[AI Minor News Flash] Blazing Fast Over 1000tok/s! The Inference LLM ‘Mercury 2’ Using Diffusion Models is Redefining AI Generation
📰 News Summary
- World’s Fastest Inference LLM: Inception Labs has announced the new model ‘Mercury 2’, built on diffusion models.
- Astounding Throughput: Achieving a record-breaking speed of 1,009 tokens per second on NVIDIA Blackwell GPUs, surpassing traditional sequential decoding methods.

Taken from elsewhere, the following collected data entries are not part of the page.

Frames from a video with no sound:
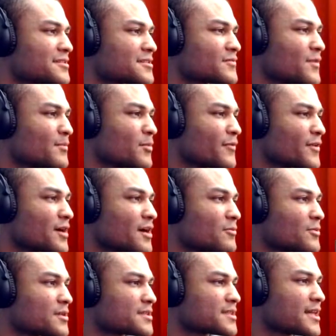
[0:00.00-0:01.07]
They just flip over
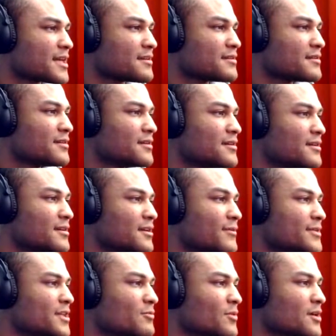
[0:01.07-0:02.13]
on one side.
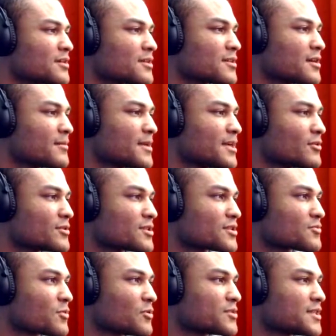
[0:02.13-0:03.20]
We did run into them and they were
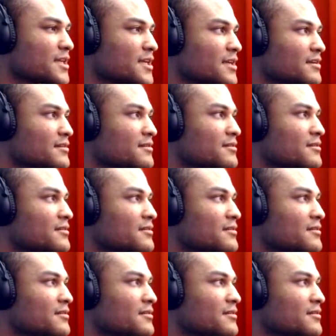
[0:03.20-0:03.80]
just rotating.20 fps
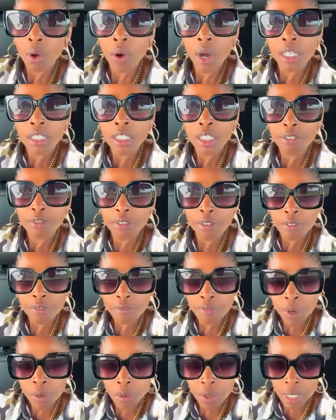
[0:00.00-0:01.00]
a different
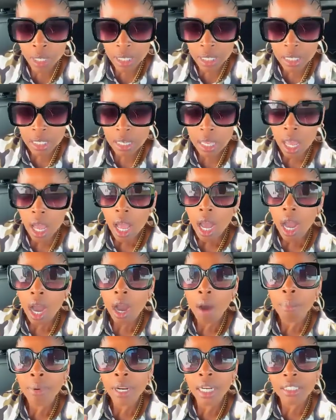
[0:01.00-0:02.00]
focus.
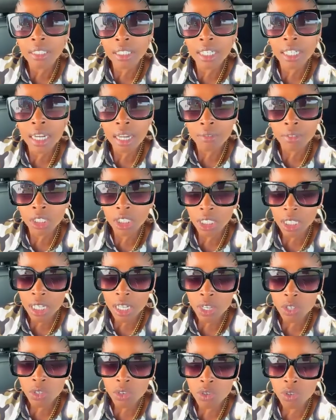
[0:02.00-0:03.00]
But I did have a
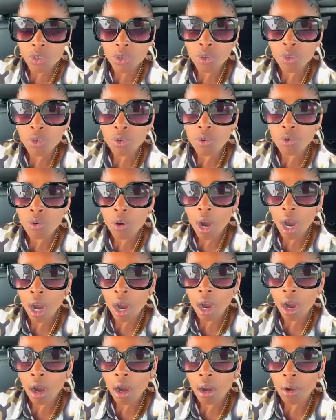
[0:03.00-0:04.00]
chance to
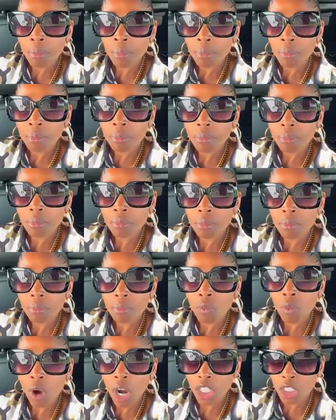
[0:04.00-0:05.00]

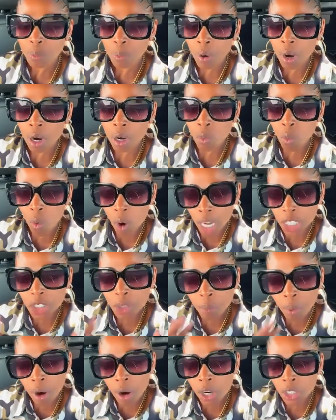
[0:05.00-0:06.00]
watch
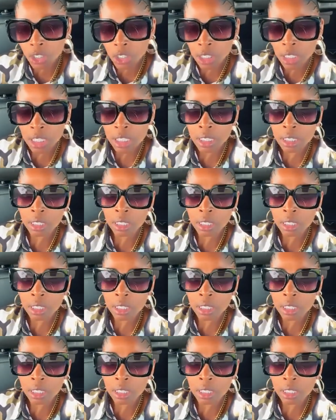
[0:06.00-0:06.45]
partially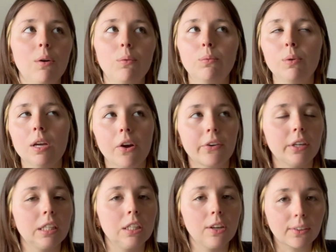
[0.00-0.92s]
We
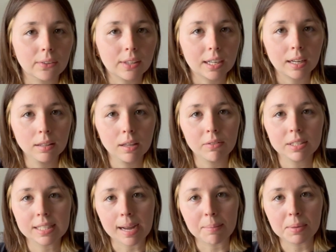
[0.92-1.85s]
already know that I love a
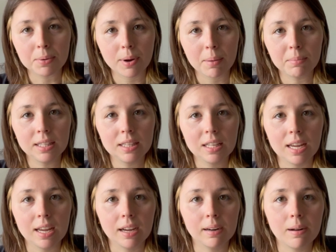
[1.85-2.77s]
timey-wimey
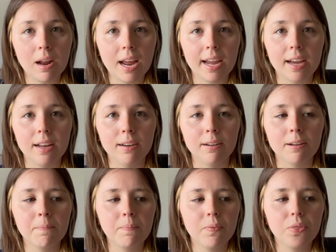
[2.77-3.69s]
thing, and
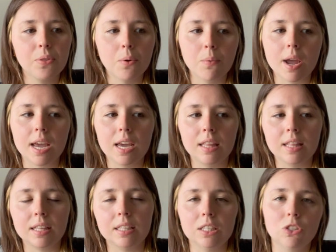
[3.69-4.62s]
the way
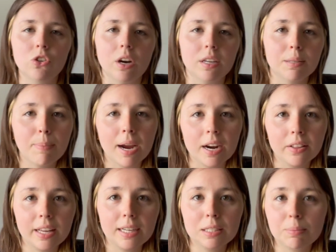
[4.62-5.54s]
that this draws
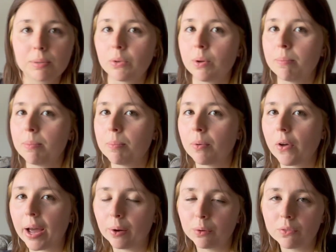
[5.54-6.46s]
parallels between
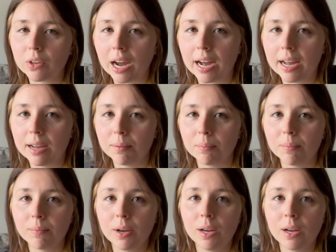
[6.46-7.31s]
people out of time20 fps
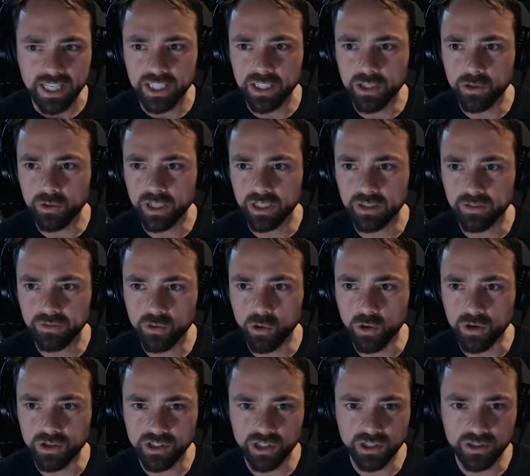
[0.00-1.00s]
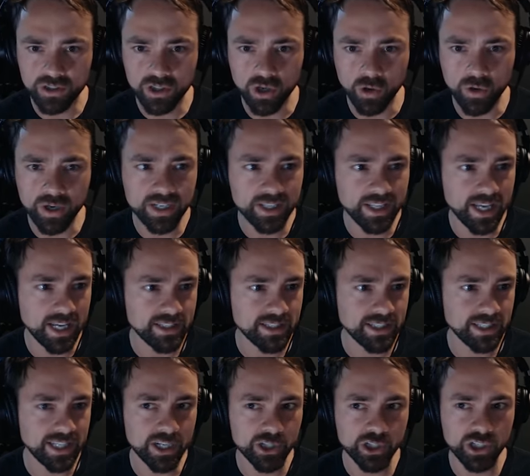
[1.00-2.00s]
you can of course just go into that
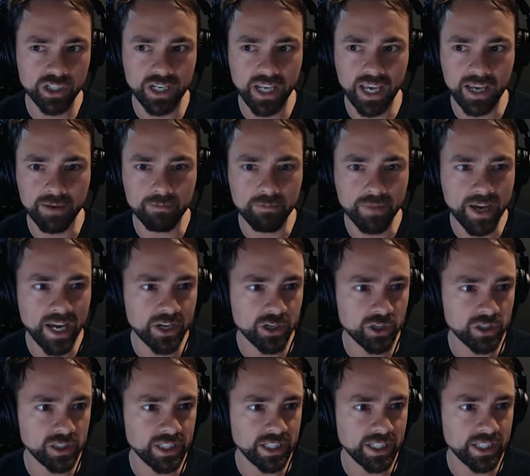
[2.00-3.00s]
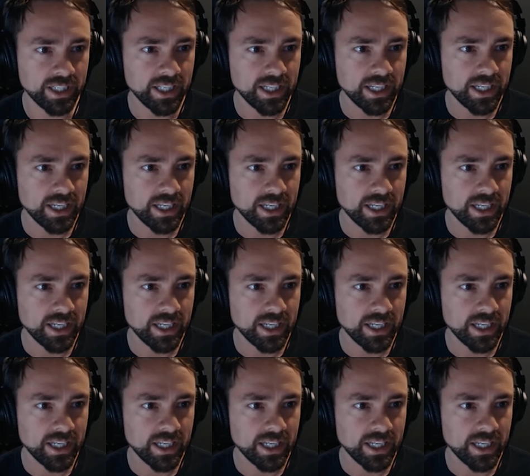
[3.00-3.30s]
selection and manually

- High Compatibility and Features: With a 128K context window, native tool integration, JSON output support, and compatibility with the OpenAI API.
💡 Key Points
- Shift to ‘Editor Style’: Unlike traditional LLMs that generate one token at a time, Mercury 2 employs parallel refinement to generate multiple tokens simultaneously, achieving over five times the speed.
- Balancing Inference and Speed: Mercury 2 allows for real-time responses even for tasks requiring advanced reasoning, eliminating the trade-off between inference cost and latency.
- Affordable Pricing: Priced at $0.25 per million input tokens and $0.75 for output, designed for large-scale production use.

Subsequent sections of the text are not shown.